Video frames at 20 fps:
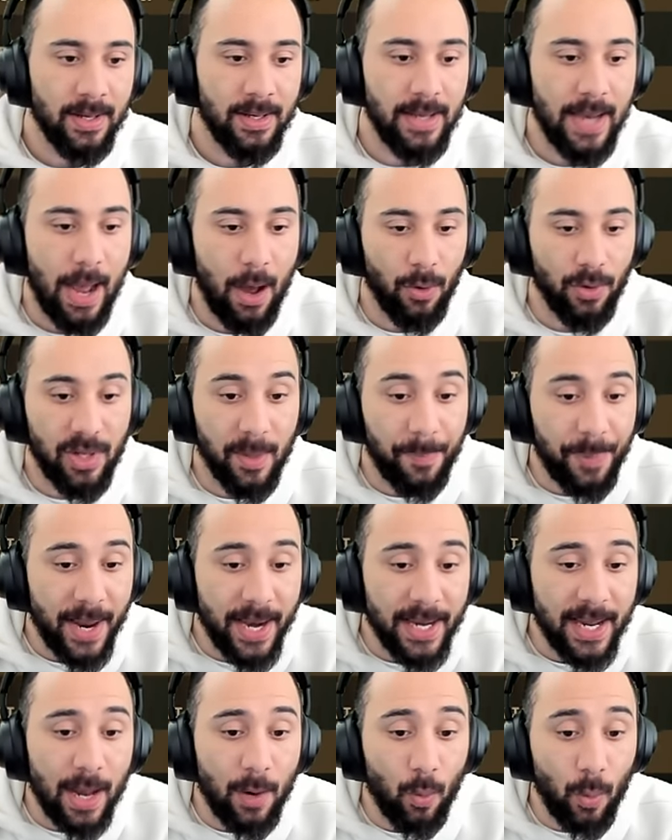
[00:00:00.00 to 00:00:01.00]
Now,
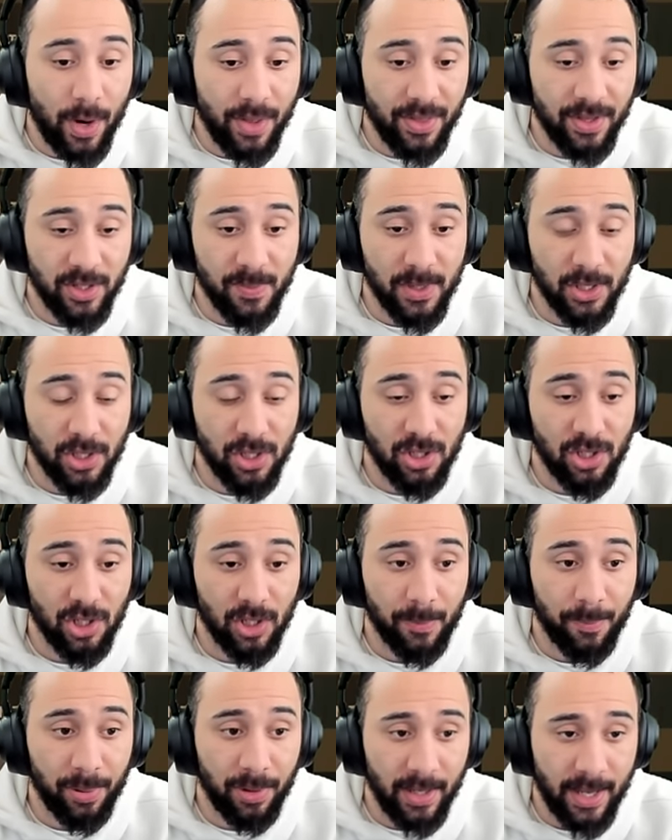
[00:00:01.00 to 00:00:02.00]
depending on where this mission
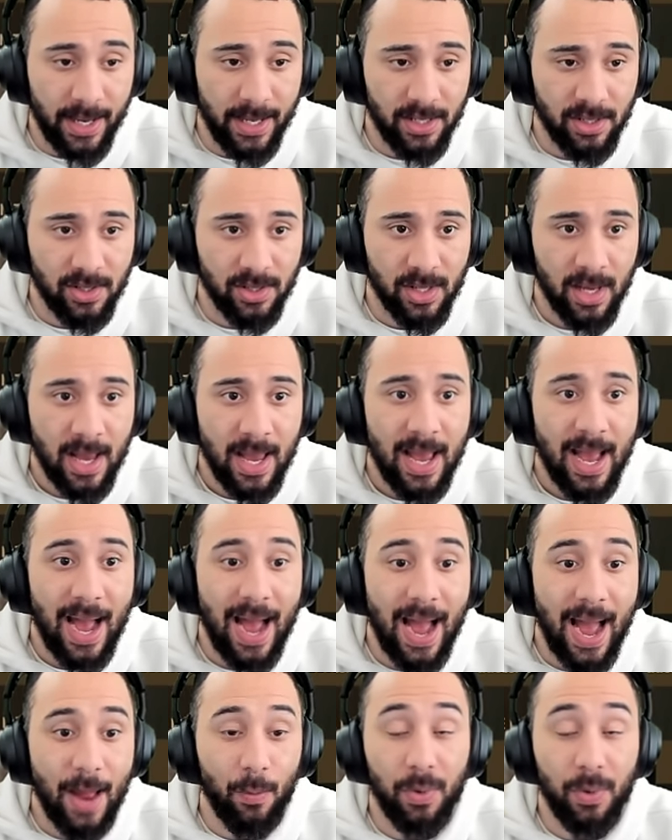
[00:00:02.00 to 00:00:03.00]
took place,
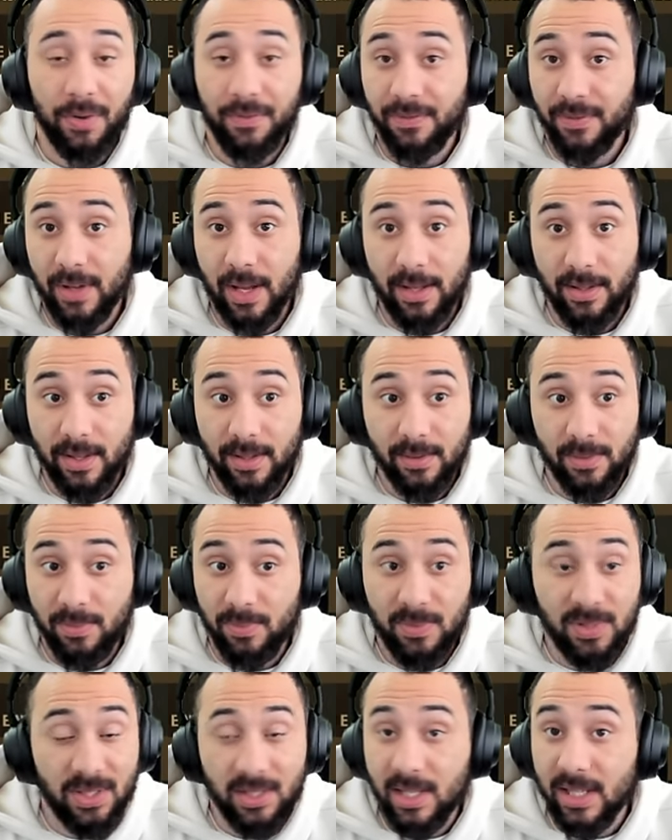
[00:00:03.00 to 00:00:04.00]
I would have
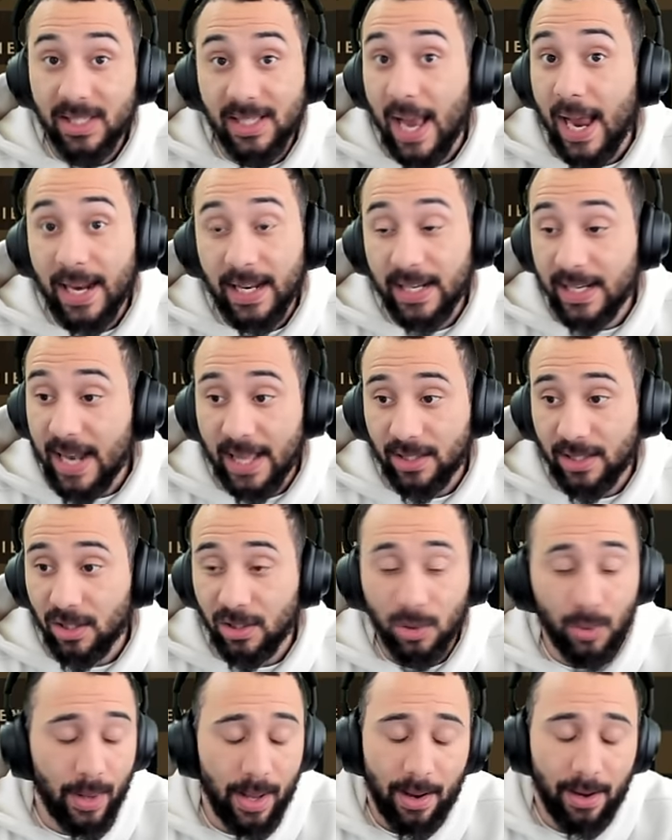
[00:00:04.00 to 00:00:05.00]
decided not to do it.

==

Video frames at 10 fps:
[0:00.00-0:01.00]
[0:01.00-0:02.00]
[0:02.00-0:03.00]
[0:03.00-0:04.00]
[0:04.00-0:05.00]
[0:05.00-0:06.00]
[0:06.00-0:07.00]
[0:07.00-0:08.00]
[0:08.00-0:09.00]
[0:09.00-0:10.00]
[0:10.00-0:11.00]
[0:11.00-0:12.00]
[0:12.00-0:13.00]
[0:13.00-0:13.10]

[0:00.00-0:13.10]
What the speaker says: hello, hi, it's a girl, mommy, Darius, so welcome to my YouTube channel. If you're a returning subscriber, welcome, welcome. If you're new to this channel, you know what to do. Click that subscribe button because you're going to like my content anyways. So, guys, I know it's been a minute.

▶ **REQUIREMENT**
Above are the records; copy exactly the lines from the line with "[0:07.00-0:08.00]" through the line with "What the speaker", both included.

▶ **EXPECTED ANSWER**
[0:07.00-0:08.00]
[0:08.00-0:09.00]
[0:09.00-0:10.00]
[0:10.00-0:11.00]
[0:11.00-0:12.00]
[0:12.00-0:13.00]
[0:13.00-0:13.10]

[0:00.00-0:13.10]
What the speaker says: hello, hi, it's a girl, mommy, Darius, so welcome to my YouTube channel. If you're a returning subscriber, welcome, welcome. If you're new to this channel, you know what to do. Click that subscribe button because you're going to like my content anyways. So, guys, I know it's been a minute.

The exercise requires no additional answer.